シンとんぼ(138)-改正食料・農業・農村基本法(24)-2025年4月19日
シンとんぼには農業の持続的発展と食料の安定供給への切なる思いがあり、この思いが一日でも早く実現されることを願いながら、今後の農業を占う様々な事項についてして持論を展開している。現在、2024年6月に改正された食料・農業・農村基本法をしっかりと学び、同法を理解した上で農業関係者が何をしなければならないのか思案を巡らせている。実際の具体的な内容については先日(4月11日)に閣議決定された「食料・農業・農村基本計画」をもとに詳細を検討することになるが、改正法全体の理解を深めた上で、基本計画の内容を検討したいと思うので、もうしばし条文の内容把握に努めたい。今回は第十九条と第二十条だ。

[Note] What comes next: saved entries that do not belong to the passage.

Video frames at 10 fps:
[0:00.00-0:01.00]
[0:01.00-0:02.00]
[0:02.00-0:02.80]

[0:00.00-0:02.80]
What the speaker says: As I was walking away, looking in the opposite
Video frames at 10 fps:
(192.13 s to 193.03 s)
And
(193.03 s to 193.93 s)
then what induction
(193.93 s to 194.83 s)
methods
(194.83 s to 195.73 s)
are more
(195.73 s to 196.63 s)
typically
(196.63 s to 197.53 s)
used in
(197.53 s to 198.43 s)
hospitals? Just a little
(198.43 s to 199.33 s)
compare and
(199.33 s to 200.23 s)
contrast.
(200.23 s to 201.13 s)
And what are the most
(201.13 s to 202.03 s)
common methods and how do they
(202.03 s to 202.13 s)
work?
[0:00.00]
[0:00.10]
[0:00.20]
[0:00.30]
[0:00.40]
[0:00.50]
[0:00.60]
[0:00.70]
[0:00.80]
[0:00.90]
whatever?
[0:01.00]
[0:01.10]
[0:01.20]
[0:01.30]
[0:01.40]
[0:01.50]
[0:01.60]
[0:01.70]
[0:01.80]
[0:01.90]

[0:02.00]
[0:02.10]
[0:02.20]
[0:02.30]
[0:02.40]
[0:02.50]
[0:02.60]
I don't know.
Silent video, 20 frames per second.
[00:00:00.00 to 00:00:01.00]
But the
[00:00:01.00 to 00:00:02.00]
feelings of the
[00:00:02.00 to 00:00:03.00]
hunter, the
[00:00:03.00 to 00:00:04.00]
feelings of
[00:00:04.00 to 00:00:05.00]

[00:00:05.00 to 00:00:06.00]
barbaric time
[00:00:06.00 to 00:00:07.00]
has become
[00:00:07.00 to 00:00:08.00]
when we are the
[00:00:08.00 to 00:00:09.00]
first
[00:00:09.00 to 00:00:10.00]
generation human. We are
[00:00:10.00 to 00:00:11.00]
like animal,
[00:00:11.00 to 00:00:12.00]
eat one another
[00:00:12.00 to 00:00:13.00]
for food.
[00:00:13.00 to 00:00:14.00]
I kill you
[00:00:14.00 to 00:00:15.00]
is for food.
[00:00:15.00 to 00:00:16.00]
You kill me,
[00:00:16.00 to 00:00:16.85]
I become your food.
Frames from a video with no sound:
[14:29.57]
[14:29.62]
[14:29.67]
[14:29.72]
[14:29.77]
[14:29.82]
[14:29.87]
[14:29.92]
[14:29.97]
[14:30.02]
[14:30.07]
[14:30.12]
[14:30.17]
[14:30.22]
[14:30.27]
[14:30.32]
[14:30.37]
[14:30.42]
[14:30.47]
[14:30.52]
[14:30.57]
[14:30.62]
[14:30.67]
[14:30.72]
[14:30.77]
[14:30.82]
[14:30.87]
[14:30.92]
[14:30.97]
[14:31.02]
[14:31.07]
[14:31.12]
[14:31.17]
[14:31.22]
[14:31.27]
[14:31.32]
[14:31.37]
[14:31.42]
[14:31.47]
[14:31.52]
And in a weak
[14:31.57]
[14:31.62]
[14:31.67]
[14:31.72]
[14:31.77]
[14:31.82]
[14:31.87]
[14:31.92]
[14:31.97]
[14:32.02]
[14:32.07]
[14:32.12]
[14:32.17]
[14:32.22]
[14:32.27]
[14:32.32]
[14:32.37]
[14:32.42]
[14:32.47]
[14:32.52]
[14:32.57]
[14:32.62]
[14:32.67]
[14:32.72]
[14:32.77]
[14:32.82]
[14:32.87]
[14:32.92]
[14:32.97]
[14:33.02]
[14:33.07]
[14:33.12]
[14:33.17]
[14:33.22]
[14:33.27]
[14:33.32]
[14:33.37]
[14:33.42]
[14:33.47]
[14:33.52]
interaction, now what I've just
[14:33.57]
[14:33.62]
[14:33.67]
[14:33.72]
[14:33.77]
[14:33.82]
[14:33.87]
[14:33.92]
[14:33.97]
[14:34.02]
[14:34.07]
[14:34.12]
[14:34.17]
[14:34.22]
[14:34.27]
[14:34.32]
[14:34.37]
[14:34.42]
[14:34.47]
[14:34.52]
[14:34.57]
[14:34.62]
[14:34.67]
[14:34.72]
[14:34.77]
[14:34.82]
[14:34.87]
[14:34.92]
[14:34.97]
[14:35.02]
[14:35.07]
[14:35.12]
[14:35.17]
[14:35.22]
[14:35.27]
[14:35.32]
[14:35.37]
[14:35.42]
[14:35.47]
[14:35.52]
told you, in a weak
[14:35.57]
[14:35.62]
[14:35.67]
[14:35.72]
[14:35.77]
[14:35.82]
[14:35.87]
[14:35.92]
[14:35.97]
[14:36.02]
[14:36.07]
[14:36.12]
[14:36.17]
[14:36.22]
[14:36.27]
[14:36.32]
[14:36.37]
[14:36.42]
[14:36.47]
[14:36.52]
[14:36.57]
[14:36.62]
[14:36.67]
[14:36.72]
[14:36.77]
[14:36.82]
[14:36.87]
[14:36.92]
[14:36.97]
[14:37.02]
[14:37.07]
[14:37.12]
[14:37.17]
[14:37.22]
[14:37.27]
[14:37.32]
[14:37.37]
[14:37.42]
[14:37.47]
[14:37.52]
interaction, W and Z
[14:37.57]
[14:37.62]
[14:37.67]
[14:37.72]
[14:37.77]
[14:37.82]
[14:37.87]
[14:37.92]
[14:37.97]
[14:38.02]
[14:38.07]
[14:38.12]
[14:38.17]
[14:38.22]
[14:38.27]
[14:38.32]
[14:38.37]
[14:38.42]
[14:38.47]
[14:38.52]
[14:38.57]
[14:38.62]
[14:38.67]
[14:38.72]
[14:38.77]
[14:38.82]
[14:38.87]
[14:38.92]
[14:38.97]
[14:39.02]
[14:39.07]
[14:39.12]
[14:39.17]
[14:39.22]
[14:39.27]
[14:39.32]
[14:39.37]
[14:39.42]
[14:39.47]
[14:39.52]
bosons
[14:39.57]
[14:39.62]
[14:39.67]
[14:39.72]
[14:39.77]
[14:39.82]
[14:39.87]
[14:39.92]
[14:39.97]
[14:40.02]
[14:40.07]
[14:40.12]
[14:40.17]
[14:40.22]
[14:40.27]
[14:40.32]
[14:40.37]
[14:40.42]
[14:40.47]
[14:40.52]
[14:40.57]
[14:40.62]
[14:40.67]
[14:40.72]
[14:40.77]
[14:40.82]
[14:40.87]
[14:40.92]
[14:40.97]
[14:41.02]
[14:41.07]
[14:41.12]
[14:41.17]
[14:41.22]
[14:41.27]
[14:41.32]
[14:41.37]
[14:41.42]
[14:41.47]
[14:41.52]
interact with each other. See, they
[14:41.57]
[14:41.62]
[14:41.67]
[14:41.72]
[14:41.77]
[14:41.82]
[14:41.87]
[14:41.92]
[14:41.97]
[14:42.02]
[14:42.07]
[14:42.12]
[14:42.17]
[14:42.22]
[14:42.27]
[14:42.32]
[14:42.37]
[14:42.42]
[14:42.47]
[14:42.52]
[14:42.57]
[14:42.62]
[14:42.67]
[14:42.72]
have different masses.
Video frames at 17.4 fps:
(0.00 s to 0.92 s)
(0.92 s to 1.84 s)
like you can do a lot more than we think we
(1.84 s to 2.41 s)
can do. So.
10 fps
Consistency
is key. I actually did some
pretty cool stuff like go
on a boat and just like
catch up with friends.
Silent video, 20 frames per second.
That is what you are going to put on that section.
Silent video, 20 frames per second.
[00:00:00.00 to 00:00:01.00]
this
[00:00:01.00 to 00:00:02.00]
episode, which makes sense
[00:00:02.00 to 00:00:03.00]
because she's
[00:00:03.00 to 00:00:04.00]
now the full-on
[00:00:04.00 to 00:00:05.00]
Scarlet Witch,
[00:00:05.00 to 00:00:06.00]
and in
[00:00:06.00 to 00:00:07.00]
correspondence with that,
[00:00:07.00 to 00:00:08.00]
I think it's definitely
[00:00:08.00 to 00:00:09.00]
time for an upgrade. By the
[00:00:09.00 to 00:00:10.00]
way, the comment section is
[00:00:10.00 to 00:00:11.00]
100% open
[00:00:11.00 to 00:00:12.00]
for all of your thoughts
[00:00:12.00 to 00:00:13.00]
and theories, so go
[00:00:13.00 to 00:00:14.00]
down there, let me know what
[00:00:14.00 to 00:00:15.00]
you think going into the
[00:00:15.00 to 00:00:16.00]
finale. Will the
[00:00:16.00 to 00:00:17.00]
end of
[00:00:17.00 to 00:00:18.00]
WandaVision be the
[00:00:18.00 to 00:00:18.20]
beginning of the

第十九条は新法で新設された条文で、食料の円滑な入手の確保がテーマになっている。その内容は、「国は、地方公共団体、食品産業の事業者その他の関係者と連携し、地理的な制約、経済的な状況その他の要因にかかわらず食料の円滑な入手が可能となるよう、食料の輸送手段の確保の促進、食料の寄附が円滑に行われるための環境整備その他必要な施策を講じるものとする。」となっている。
第二十条は、旧法の第十七条が修文されたもので、食品産業の健全な発展がテーマになっている。その内容は、「国は、食品産業が食料の供給において果たす役割の重要性に鑑み、その健全な発展を図るため、環境への負荷の低減及び資源の有効利用の確保その他の食料の持続的な供給に資する事業活動の促進、事業基盤の強化、円滑な事業承継の促進、農業との連携の推進、流通の合理化、先端的な技術を活用した食品産業及びその関連産業に関する新たな事業の創出の促進、海外における事業の展開の促進その他必要な施策を講ずるものとする。」となっている。
これは、旧法の十七条では「事業活動に伴う環境への負荷の低減及び資源の有効利用の確保に配慮」することが重要視されていたのだが、これに"食料の持続的な供給に資する事業活動の促進"や"円滑な事業承継の促進"、"先端的な技術を活用した食品産業及びその関連産業に関する新たな事業の創出の促進"、"海外における事業の展開の促進"が追加されている。
つまり、これらの条文は、「食料の円滑な入手に際しては食品産業の健全な発展が不可欠であり、そのことを実現するための国にはこんな責務がある」といっているのではなかろうか。ここでも海外に目が向いているようだが、基本計画にどのような内容が盛り込まれるのか注視したい。